If you're using the Azure Government offering of OpenAI's models, append the content below to the .env file.
# Model provider.
export MODEL_PROVIDER="azure_openai"
# Cloud-specific variables.
export AZURE_AUTHORITY_HOSTS="login.microsoftonline.us"
# Resource scope of the authorization token requested.
export AZURE_TOKEN_SCOPES="https://cognitiveservices.azure.us/.default"
# Tenant-specific variables.
export AZURE_TENANT_ID="xxx"
# Subscription-specific variables.
export AZURE_CLIENT_ID="xxx"
export AZURE_CLIENT_SECRET="xxx"
# Endpoint-specific variables.
export AZURE_OPENAI_ENDPOINT="https://<SERVICE>.openai.azure.us/"
export AZURE_OPENAI_DEPLOYMENT="squidfall"
export AZURE_OPENAI_API_VERSION="<YYYY-MM-DD>"
Otherwise, append the content below to the .env file.
# Model provider.
export MODEL_PROVIDER="openai"
# Endpoint-specific variables.
export OPENAI_MODEL="gpt-4o"
export OPENAI_API_KEY="xxx"
Step 12. In the inference directory, create a file called Dockerfile and add the content below it. Feel free to modify the image.authors label.
FROM alpine:3.23
LABEL image.authors="Victor Fernandez III, @cyberphor"
WORKDIR /home/inference/
COPY squidfall/ squidfall/
COPY requirements.txt requirements.txt
RUN apk add --no-cache --update python3 py3-pip uvicorn &&\
pip install --break-system-packages -r requirements.txt &&\
adduser -D squidfall -h /home/inference/ &&\
chown -R squidfall:squidfall /home/inference/
USER squidfall
EXPOSE 8001
CMD [ "uvicorn", "squidfall.main:api", "--host", "0.0.0.0", "--port", "8001" ]

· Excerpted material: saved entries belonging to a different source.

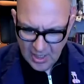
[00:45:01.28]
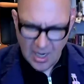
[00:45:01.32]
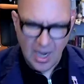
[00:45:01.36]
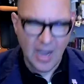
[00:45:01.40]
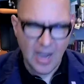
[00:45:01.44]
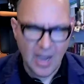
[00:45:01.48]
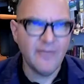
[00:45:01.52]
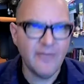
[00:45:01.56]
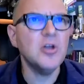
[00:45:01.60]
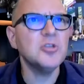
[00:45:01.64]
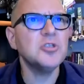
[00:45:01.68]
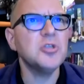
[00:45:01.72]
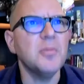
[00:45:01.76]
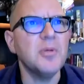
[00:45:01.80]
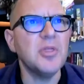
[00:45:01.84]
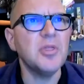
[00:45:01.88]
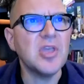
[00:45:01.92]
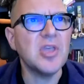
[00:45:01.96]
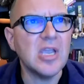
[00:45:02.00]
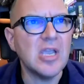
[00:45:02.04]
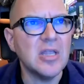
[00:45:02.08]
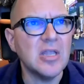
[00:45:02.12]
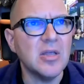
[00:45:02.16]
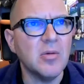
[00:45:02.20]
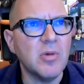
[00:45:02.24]
I've also been
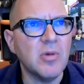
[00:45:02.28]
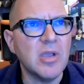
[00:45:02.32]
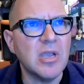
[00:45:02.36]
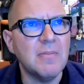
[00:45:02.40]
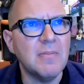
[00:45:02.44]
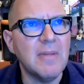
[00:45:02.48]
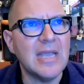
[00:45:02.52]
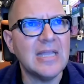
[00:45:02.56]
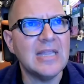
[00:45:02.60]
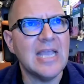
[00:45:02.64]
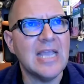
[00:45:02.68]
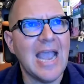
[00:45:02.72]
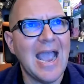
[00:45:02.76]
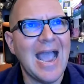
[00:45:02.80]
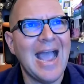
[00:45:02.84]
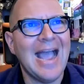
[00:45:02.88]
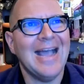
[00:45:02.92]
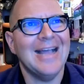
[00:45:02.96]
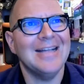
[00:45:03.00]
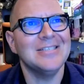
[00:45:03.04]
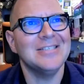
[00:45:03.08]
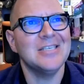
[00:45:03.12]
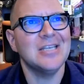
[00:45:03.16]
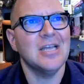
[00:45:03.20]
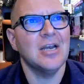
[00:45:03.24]
thinking that we can make the
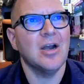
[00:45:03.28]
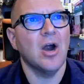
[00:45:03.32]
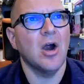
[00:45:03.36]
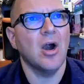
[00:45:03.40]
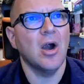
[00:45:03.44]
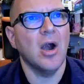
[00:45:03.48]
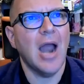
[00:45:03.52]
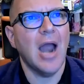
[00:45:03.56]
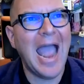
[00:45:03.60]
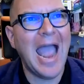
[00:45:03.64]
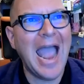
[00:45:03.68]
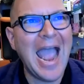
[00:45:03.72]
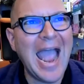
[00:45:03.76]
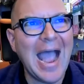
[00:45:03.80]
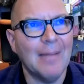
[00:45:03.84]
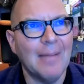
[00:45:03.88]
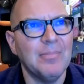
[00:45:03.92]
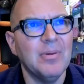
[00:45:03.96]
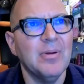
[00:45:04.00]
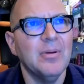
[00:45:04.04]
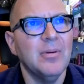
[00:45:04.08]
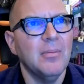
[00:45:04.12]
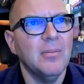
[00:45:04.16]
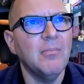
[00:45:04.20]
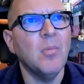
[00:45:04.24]
ads in our
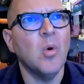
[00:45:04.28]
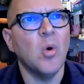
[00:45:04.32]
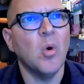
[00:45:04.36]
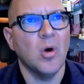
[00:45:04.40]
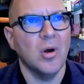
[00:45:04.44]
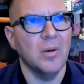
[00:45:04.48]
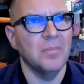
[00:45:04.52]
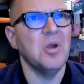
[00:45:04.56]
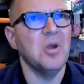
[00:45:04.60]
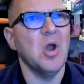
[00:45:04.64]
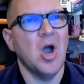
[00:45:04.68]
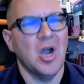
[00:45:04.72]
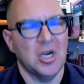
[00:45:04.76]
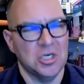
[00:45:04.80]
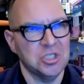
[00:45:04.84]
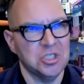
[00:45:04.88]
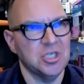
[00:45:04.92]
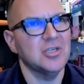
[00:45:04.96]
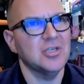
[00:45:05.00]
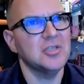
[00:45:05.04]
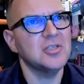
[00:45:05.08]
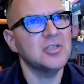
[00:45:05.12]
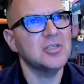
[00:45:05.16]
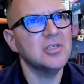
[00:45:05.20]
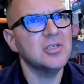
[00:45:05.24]
app more
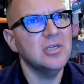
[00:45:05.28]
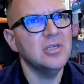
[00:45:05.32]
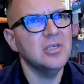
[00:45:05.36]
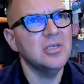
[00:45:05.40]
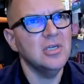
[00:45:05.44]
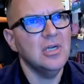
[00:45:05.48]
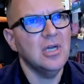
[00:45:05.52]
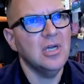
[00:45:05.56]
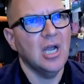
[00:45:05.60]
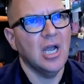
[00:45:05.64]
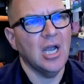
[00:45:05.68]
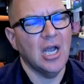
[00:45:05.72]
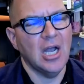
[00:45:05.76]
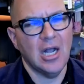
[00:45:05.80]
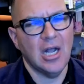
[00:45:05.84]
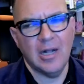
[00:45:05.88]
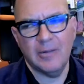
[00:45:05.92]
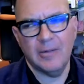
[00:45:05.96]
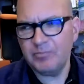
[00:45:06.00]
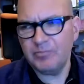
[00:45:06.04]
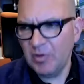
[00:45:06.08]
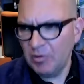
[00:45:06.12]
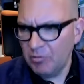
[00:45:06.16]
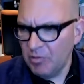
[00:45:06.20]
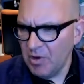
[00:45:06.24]
obnoxious.
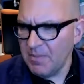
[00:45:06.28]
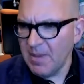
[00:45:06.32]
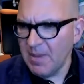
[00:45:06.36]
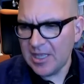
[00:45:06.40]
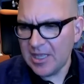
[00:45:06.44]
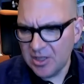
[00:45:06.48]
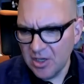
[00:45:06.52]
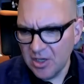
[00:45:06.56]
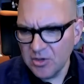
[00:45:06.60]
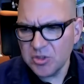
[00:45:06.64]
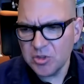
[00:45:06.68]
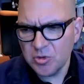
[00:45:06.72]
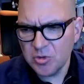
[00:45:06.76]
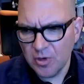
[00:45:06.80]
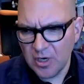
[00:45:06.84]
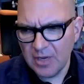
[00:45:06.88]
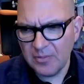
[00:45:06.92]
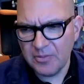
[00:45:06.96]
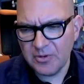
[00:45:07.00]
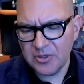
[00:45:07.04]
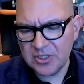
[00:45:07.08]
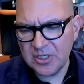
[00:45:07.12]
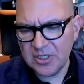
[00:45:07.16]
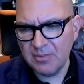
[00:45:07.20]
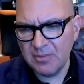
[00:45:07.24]
Uh, if we make those
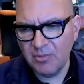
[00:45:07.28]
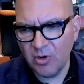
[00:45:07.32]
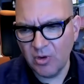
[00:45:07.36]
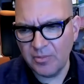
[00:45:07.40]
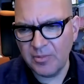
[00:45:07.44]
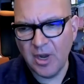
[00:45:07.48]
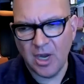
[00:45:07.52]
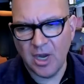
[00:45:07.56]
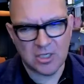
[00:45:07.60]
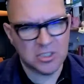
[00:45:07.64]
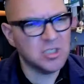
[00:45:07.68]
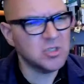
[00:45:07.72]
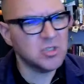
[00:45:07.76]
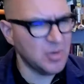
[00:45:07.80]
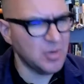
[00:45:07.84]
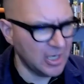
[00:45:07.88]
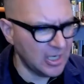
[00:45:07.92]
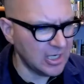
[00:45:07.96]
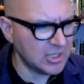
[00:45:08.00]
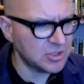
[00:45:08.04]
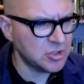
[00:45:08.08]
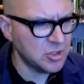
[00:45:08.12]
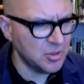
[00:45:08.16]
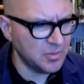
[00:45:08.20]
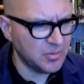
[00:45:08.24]
20% more obnoxious, we
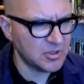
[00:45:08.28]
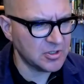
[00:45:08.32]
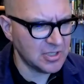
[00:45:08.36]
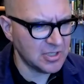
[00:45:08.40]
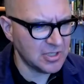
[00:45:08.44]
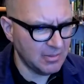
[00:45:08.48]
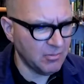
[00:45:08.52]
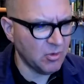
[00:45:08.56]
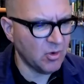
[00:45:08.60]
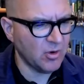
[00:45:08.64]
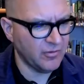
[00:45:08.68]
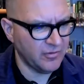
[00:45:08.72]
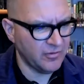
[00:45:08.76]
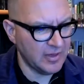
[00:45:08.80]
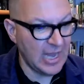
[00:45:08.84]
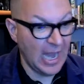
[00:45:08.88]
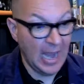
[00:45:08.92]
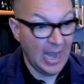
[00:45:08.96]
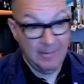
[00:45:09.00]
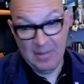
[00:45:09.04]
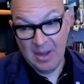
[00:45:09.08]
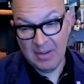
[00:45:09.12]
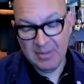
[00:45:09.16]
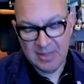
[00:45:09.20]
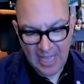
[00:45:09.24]
get 2% more from the
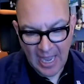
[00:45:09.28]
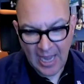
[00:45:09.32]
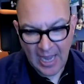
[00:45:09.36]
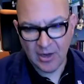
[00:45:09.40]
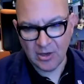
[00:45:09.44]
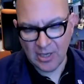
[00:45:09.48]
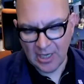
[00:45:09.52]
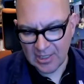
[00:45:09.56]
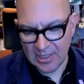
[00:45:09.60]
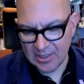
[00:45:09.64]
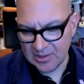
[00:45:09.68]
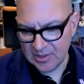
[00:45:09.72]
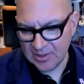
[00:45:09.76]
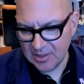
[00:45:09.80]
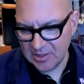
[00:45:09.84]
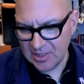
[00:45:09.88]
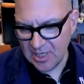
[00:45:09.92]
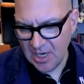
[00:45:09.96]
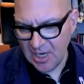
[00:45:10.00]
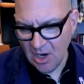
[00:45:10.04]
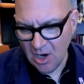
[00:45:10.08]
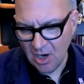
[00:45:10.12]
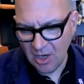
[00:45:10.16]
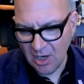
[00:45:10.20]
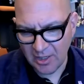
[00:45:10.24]
app. Maybe that'll get us the
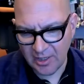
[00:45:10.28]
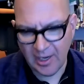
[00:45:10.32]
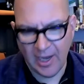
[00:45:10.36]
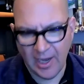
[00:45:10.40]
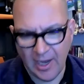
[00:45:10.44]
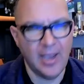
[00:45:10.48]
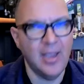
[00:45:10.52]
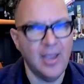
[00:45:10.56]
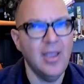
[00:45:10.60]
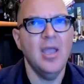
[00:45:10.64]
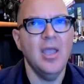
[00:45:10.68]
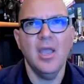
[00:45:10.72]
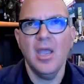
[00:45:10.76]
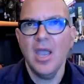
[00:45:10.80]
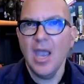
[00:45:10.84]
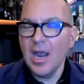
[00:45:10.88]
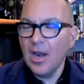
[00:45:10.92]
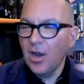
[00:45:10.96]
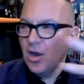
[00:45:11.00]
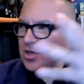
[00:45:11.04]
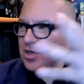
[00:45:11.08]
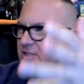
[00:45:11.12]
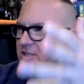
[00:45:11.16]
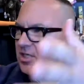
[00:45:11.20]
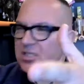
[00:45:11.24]
ski holiday.
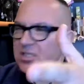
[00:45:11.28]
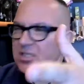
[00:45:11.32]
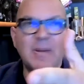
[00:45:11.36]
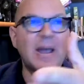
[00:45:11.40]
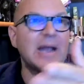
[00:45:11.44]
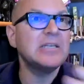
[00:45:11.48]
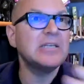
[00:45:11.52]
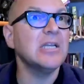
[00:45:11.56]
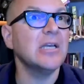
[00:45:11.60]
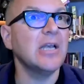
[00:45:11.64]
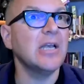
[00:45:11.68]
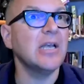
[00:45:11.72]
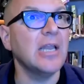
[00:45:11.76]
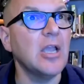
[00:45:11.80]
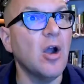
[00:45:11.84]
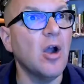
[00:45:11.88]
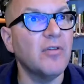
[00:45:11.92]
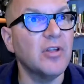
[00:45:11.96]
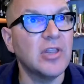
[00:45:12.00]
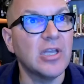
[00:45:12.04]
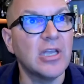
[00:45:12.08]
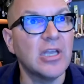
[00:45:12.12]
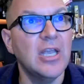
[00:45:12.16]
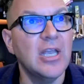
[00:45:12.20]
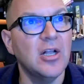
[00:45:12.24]
And looks expectantly
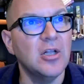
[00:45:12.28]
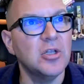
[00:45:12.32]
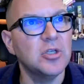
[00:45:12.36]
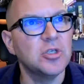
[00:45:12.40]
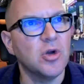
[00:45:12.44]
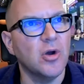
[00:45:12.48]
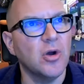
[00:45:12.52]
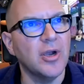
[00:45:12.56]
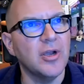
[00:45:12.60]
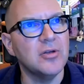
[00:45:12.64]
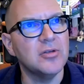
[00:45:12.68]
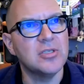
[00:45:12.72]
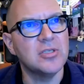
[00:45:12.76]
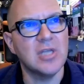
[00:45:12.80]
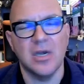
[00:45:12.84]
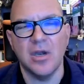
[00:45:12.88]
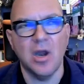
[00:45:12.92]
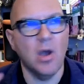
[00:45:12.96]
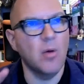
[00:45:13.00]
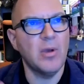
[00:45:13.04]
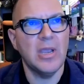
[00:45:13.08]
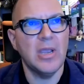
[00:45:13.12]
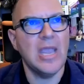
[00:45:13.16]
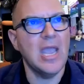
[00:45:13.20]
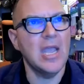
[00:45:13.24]
over the Killjoy who said,
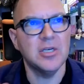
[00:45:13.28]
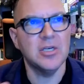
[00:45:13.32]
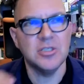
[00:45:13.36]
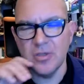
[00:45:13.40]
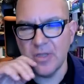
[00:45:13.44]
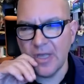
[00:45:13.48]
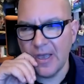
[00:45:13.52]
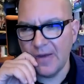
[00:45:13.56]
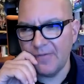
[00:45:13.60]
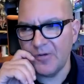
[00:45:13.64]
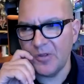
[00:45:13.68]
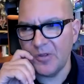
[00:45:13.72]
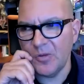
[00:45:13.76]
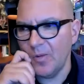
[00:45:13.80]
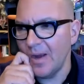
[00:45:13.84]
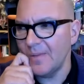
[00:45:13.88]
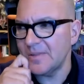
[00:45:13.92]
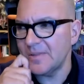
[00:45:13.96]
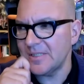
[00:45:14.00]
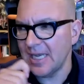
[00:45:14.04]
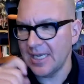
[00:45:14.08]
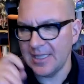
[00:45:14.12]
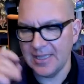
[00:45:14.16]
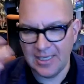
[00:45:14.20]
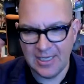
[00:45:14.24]
no, we can't do that for the website.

Step 13. From the root of the repository, run the command below to start the inference container.
make DOCKER_COMPOSE_PROFILE=inference
Step 14. Run the command below to start the container you just created.
make DOCKER_COMPOSE_PROFILE=inference start
Step 15. Run the command below to confirm the container has started. If it hasn't (or failed), just re-run the previous command to restart it.
make DOCKER_COMPOSE_PROFILE=inference status
Step 16. If the container has started, run the command below to interact with it.
curl localhost:8001/api/v1/health && echo
You should get output similar to below.
{"status":"ok","agent":{"name":"squidfall"}}
Step 16. Leave all the containers (database, backend, tools, and inference) running.